Selbst wenn Gott mich richtet, so währt sein Zorn nur einen Augenblick. Zwei- oder dreimal in meinem Leben hatte ich den Eindruck, dass der Herr mich „zum Holzschuppen gebracht“ hat. So nenne ich das, was ich noch aus Kindertagen in Erinnerung habe. Mein Vater hat mich öfters mal zum Holzschuppen gebracht und mir dort den Hintern versohlt, wenn ich etwas angestellt hatte. Er starb, als ich vierzehn Jahre alt war. Kurz danach lernte ich den Herrn als meinen Erlöser kennen, und seitdem hat er mich einige wenige Male „zum Holzschuppen gebracht“. Das heißt, er hat mich bestraft, weil ich einfach nicht bereit war auf ihn zu hören. Es ist nicht angenehm, bestraft zu werden, aber wie David schreibt: Gottes Zorn dauert nicht ewig; er dauert nur einen Augenblick. – Ich lese weiter ab Vers 9:

„Zu dir, HERR, rief ich, und zum Herrn flehte ich: Was nützt dir mein Blut, wenn ich zur Grube fahre?

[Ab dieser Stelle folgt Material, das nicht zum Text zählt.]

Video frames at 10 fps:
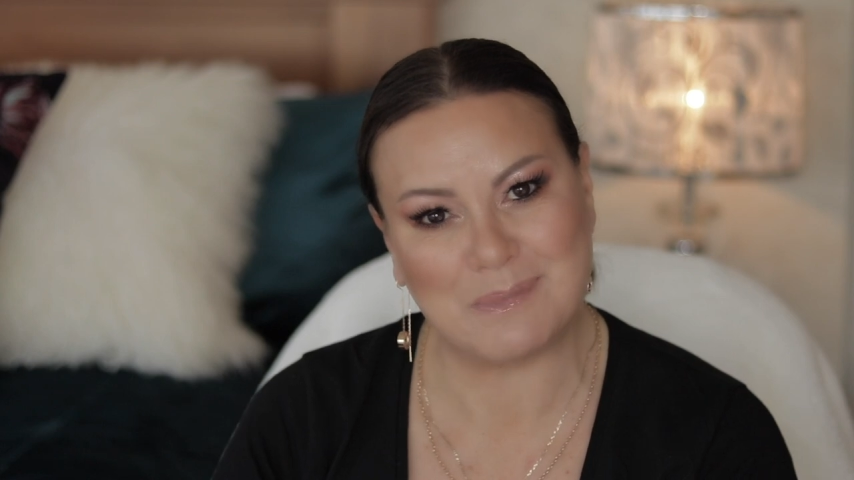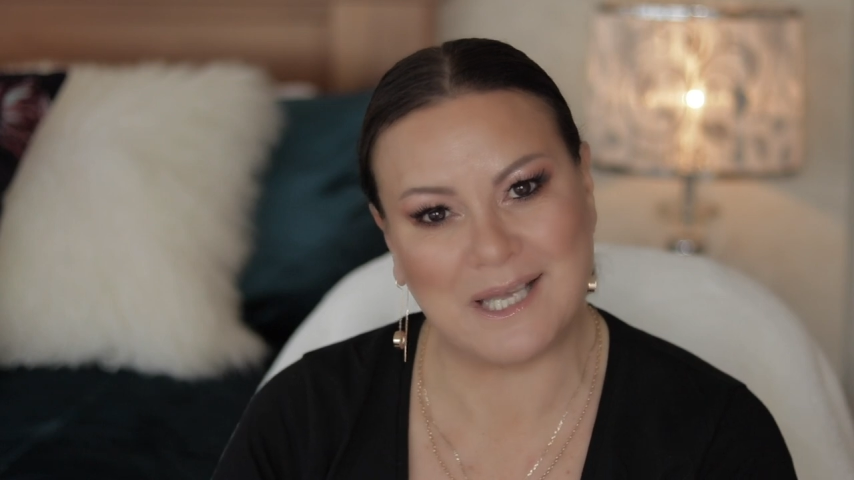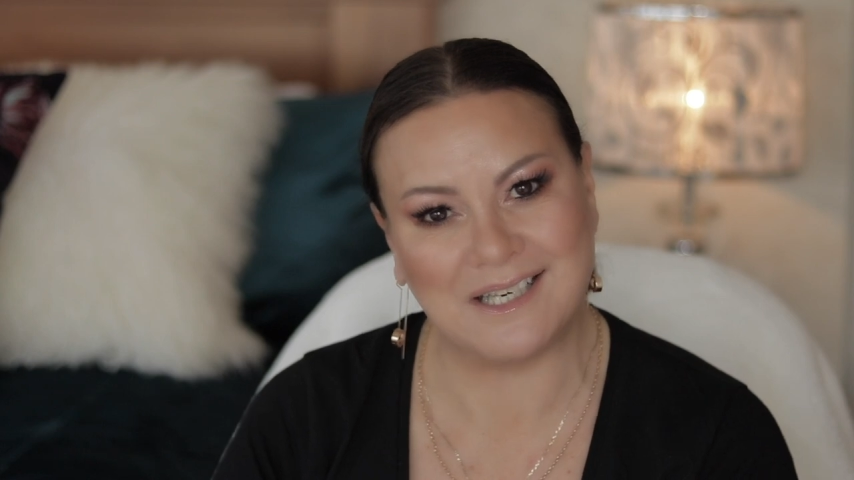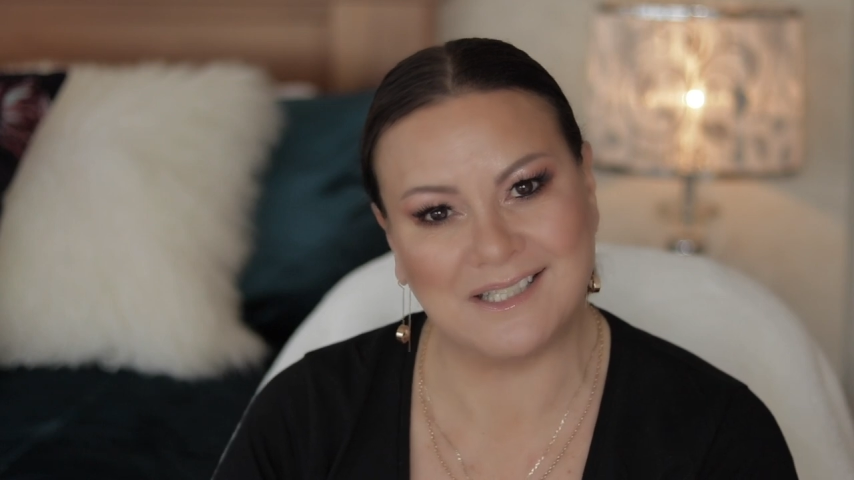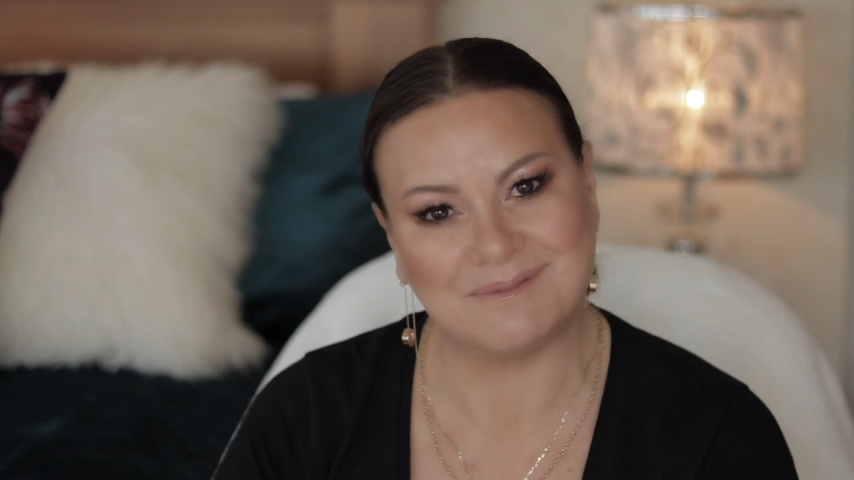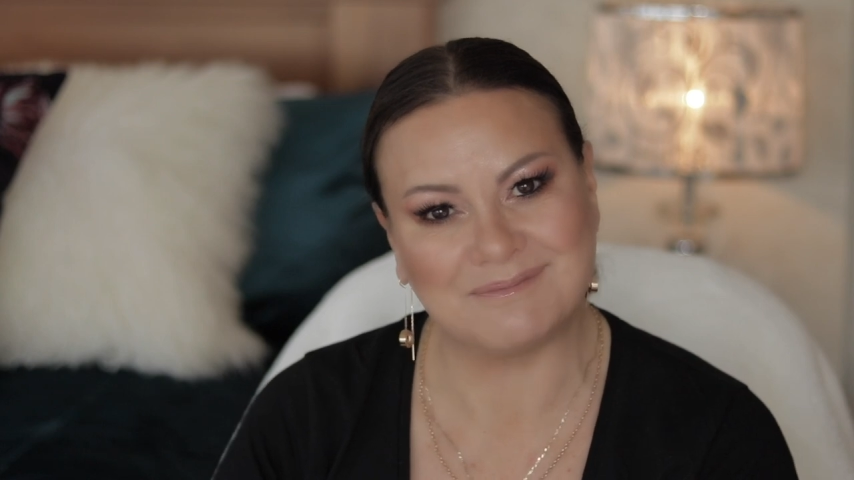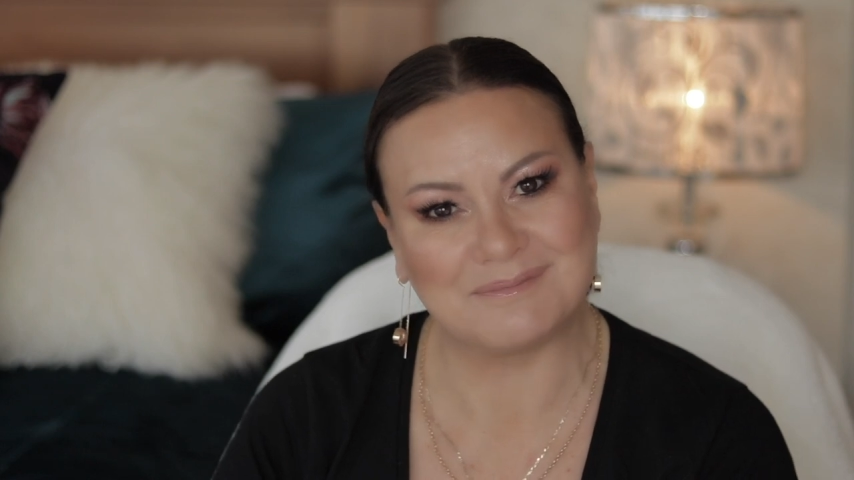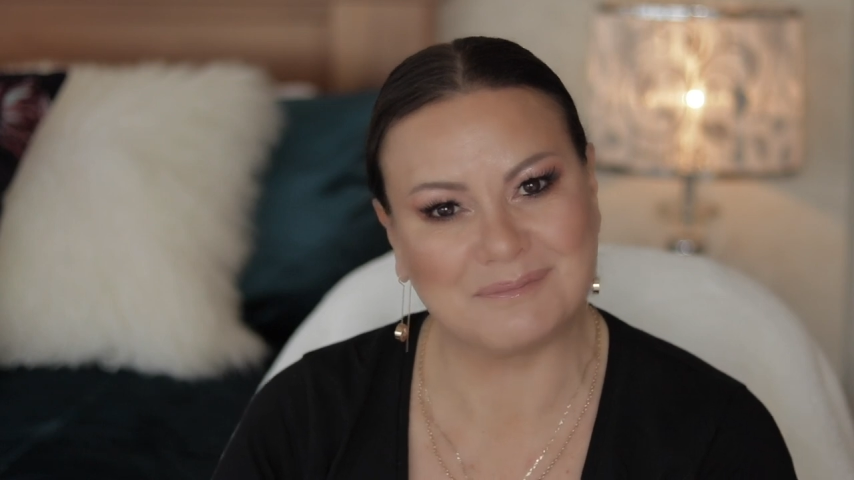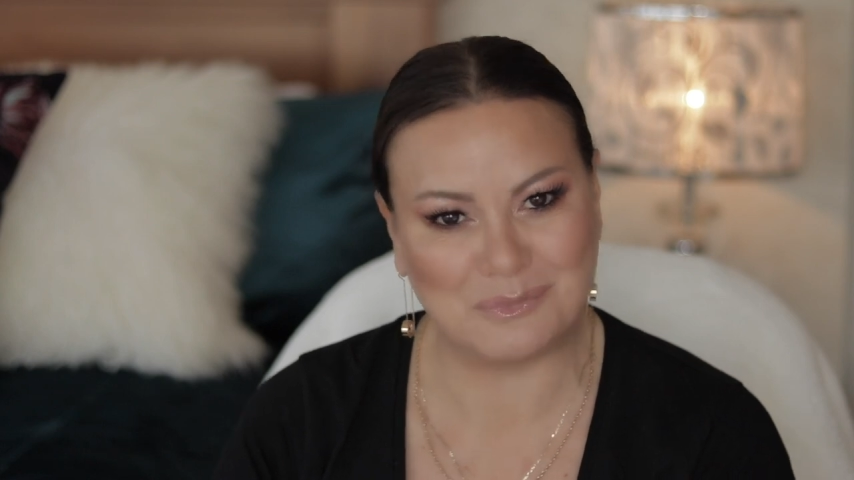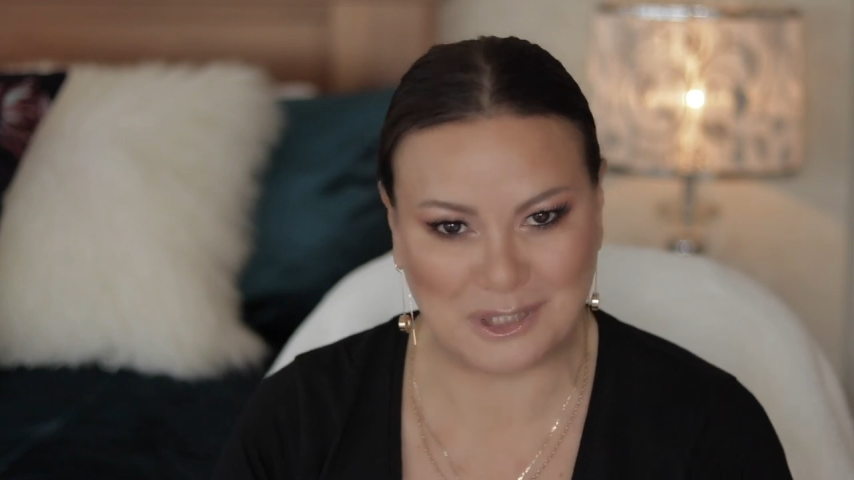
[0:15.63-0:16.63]
palette,
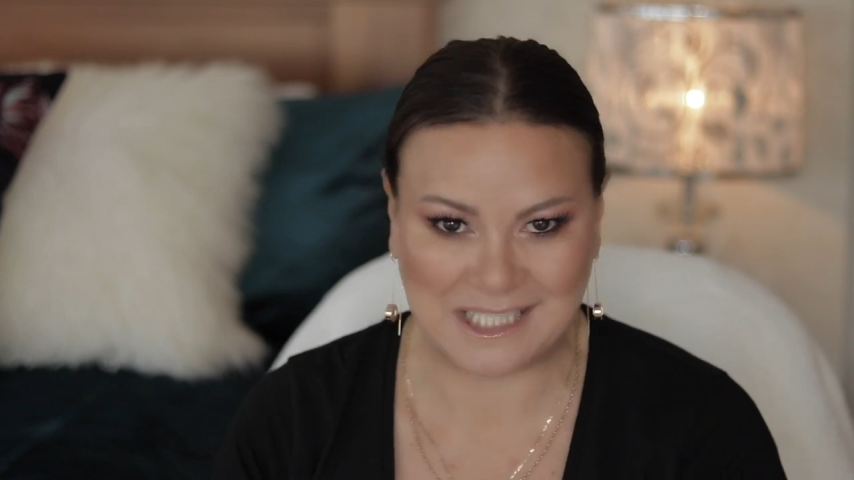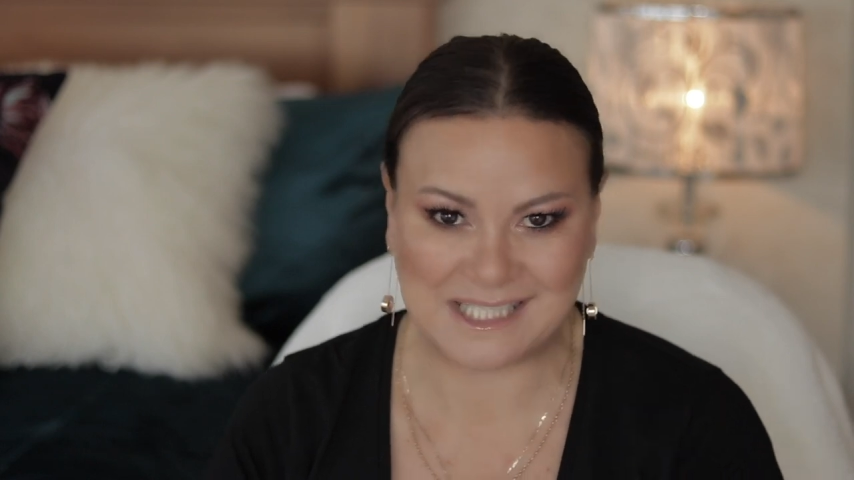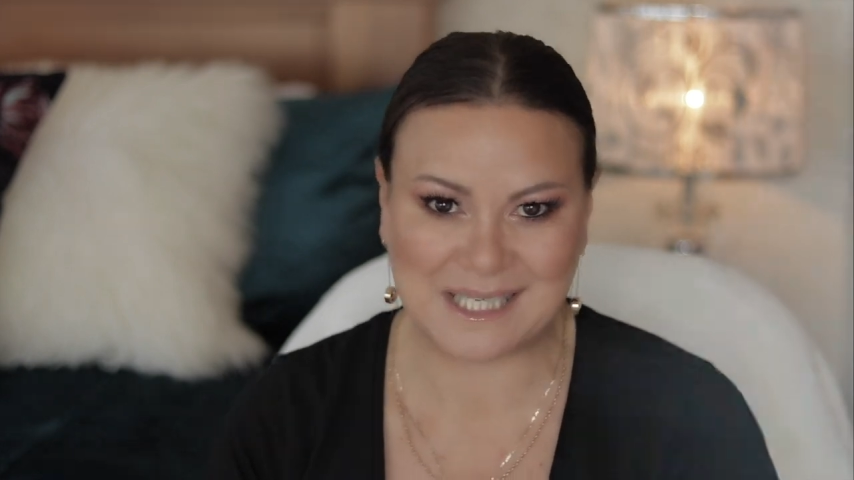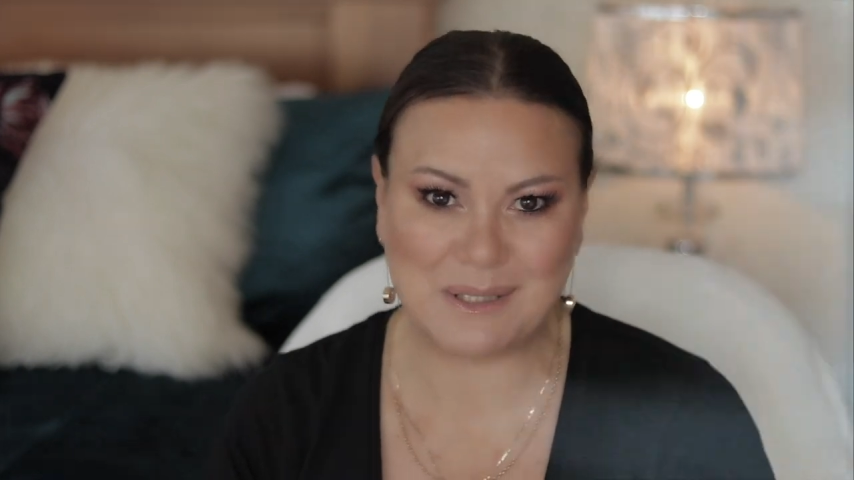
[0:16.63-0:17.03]
please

Wird dir auch der Staub danken und deine Treue verkündigen?“ (Ps 30,9-10).

Anders ausgedrückt: „Gott, was hast du davon, wenn ich jetzt sterbe? Kann dir ein Toter noch danken, kann er deine Treue noch rühmen?“ So ähnlich habe ich auch gebetet, als meine Krebserkrankung entdeckt wurde: „Herr, ich würde gerne noch weiterleben und dein Wort verkündigen. Ich werde lange bei dir sein, wenn ich zu dir in den Himmel komme, aber ich würde gern noch ein bisschen länger auf der Erde bleiben.“ Ich hoffe, dass Sie jetzt nicht enttäuscht sind von mir, weil ich nicht wie Paulus betete: „Ich habe Lust, aus der Welt zu scheiden und bei Christus zu sein“ (Phil 1,23). In der damaligen Situation fühlte ich eher so wie David: „Mein Herr, was hast du davon, wenn ich jetzt sterbe?“ Auch Sie, liebe Hörer, werden gewiss einen Psalm finden, der genau auf Sie und auf Ihre Situation zugeschnitten ist. Und den Sie nachbeten und zu „Ihrem“ Psalm machen können. – Hören Sie zum Schluss noch die letzten Verse aus Psalm 30, also die Verse 11 bis 13:

„HERR, höre und sei mir gnädig! HERR, sei mein Helfer! Du hast mir meine Klage verwandelt in einen Reigen, du hast mir den Sack der Trauer ausgezogen und mich mit Freude gegürtet, dass ich dir lobsinge und nicht stille werde. HERR, mein Gott, ich will dir danken in Ewigkeit“ (Ps 30,11-13).

Im Grunde gibt es nichts, was ich dem noch hinzufügen könnte. Davids Leben hat sich verändert: Er konnte die Krankheit hinter sich lassen und wurde gesund. Sein Klagen wurde in Freude verwandelt.

Und David brach sein bedrücktes Schweigen, um Gott zu loben und zu preisen.